No fim, todas as lendas são mapas. Este é fácil de ler. Encontre a caverna no meio da noite; ouça a coluna; peça uma lição; leve-a para casa; partilhe a sopa. Se esquecer algum passo, a vila lembrará. Para isso é que servem as vilas. E se a gaivota olhar para si por muito tempo — não tenha medo, ela só está a pensar em mudar de carreira. (Elas fazem isso.)

O farol mantém o seu encontro com a escuridão. O raio move-se como uma bondade recordada. Miela, já mais velha, está junto ao corrimão e deixa o cabelo aprender a caligrafia do ar. Começou a ensinar a aprendiz — uma rapariga que quer ser tanto marinheira como bibliotecária. "Perfeito," diz Miela. "Guardamos para que nem os navios nem as histórias se percam." Nas noites claras, leem uma à outra do jornal: fragmentos de meteoros, opiniões dos peixes, rumores de nevoeiro sobre fragmentos de meteoros. Nas noites enevoadas, ouvem o zumbido suave que a concha emite quando a lâmpada a aquece — um som como o de um pequeno ribeiro que aprendeu boas maneiras na caverna.
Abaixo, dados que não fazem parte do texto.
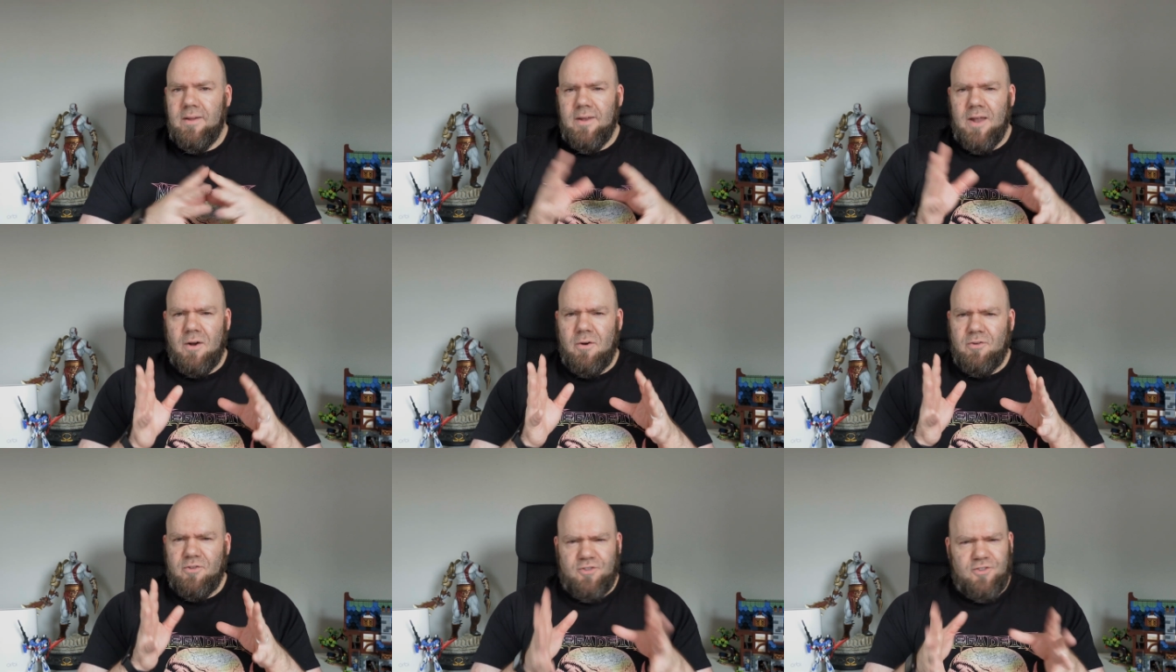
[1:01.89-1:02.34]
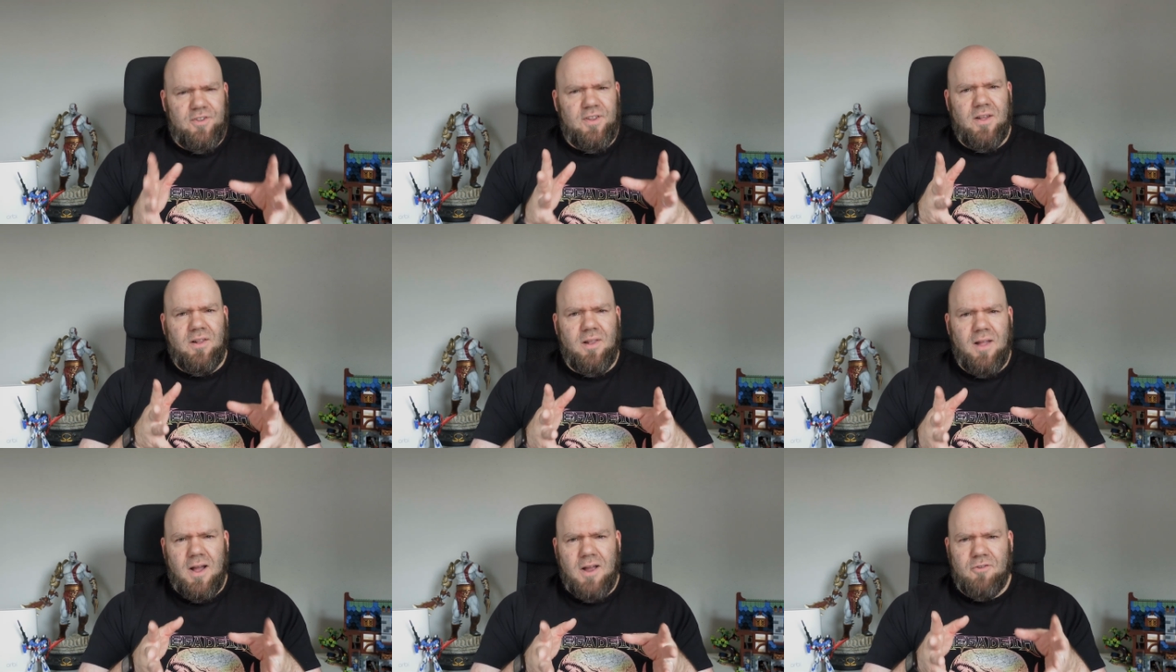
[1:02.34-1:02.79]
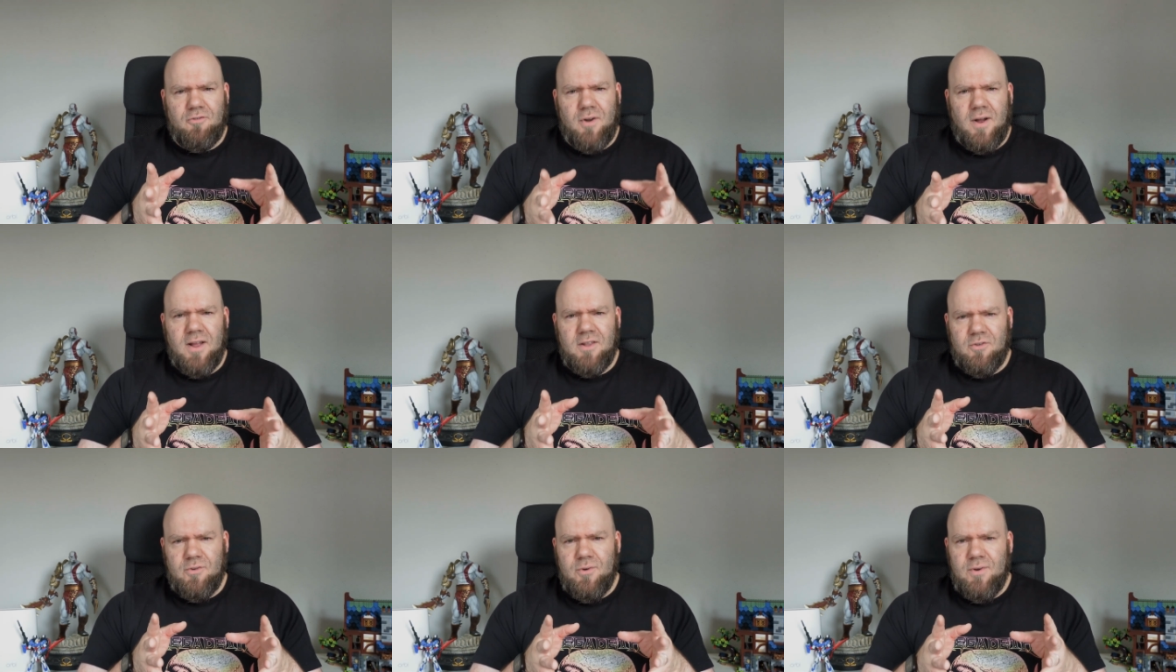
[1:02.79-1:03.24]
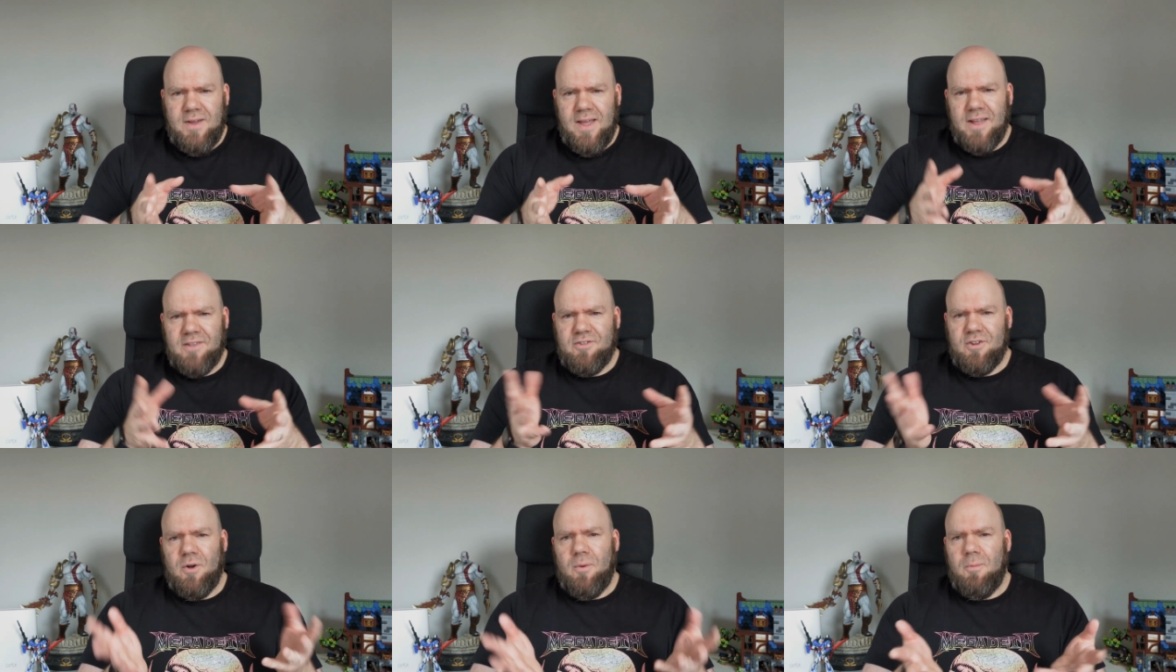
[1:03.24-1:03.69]
Now, still, I try to
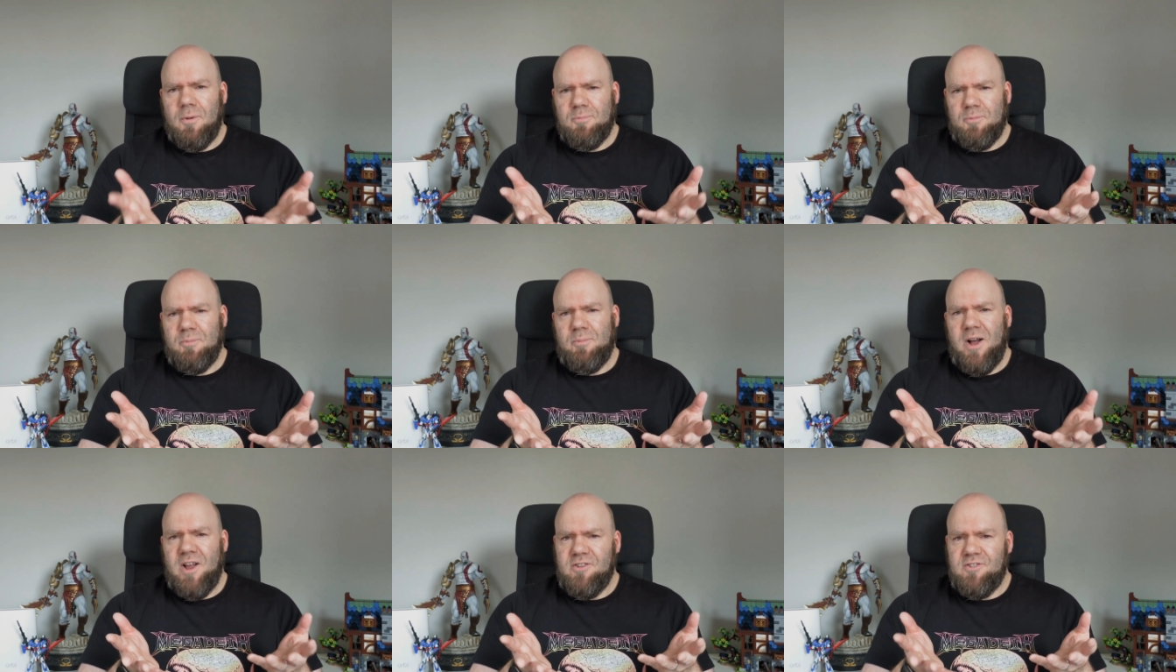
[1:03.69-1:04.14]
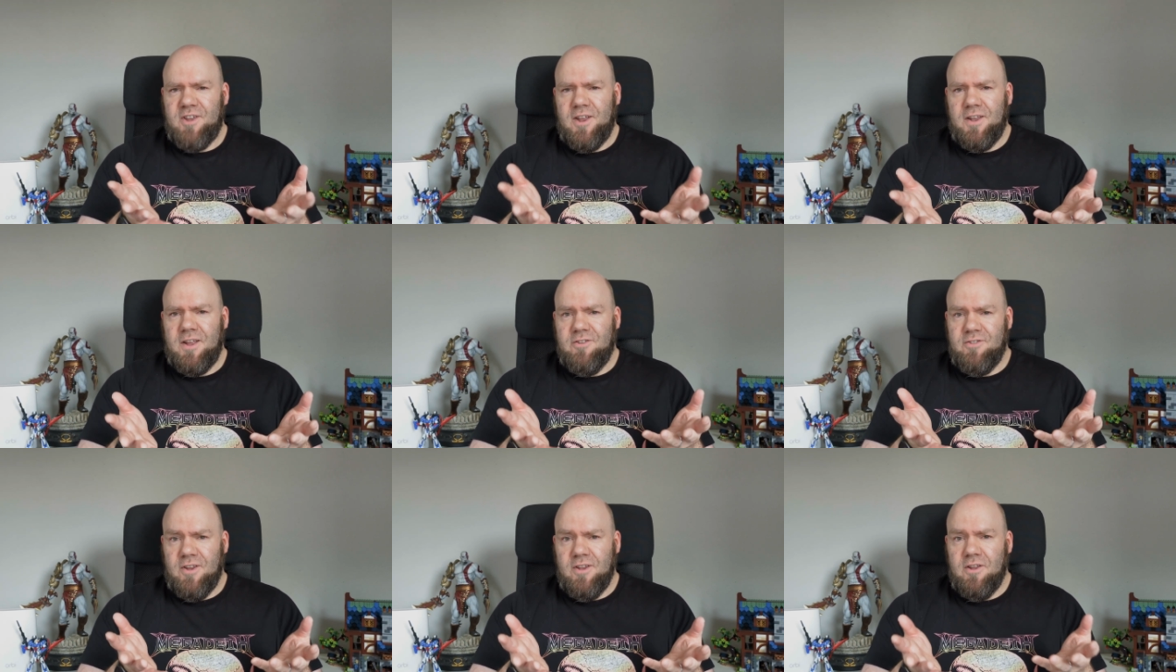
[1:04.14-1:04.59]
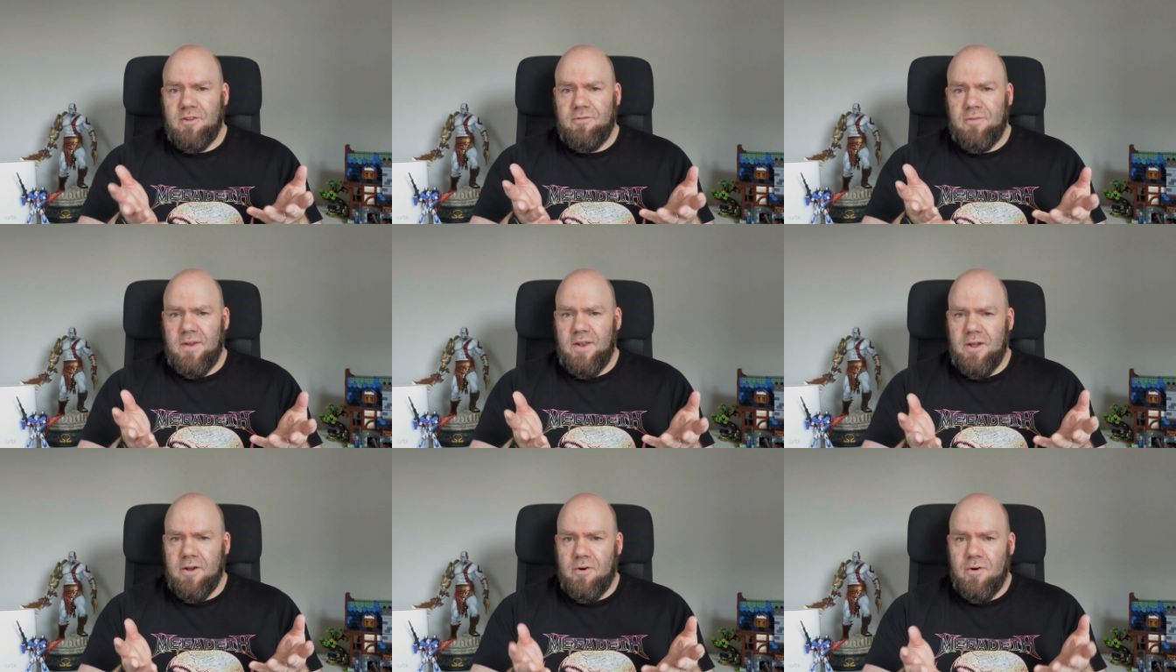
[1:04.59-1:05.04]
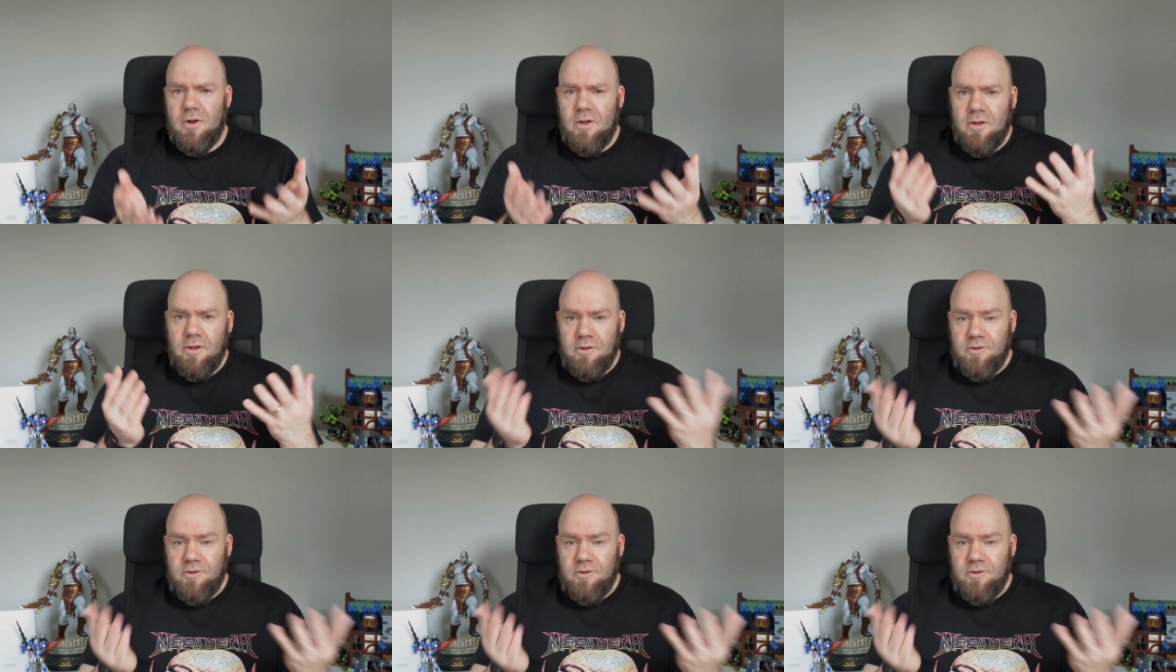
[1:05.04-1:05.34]
get some optimized settings in this video.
E se algum dia for essa pessoa com uma lente rachada — de farol, de mente ou qualquer outra — lembre-se do caminho. Avance com paciência. Pergunte com suavidade. Coloque um fino pedaço de lua onde a luz ficou áspera. Veja como ela muda de ideia sobre a forma como chega. Depois abra a porta, porque alguém vai atravessar a ponte de névoa em sua direção, e será educado recebê-lo.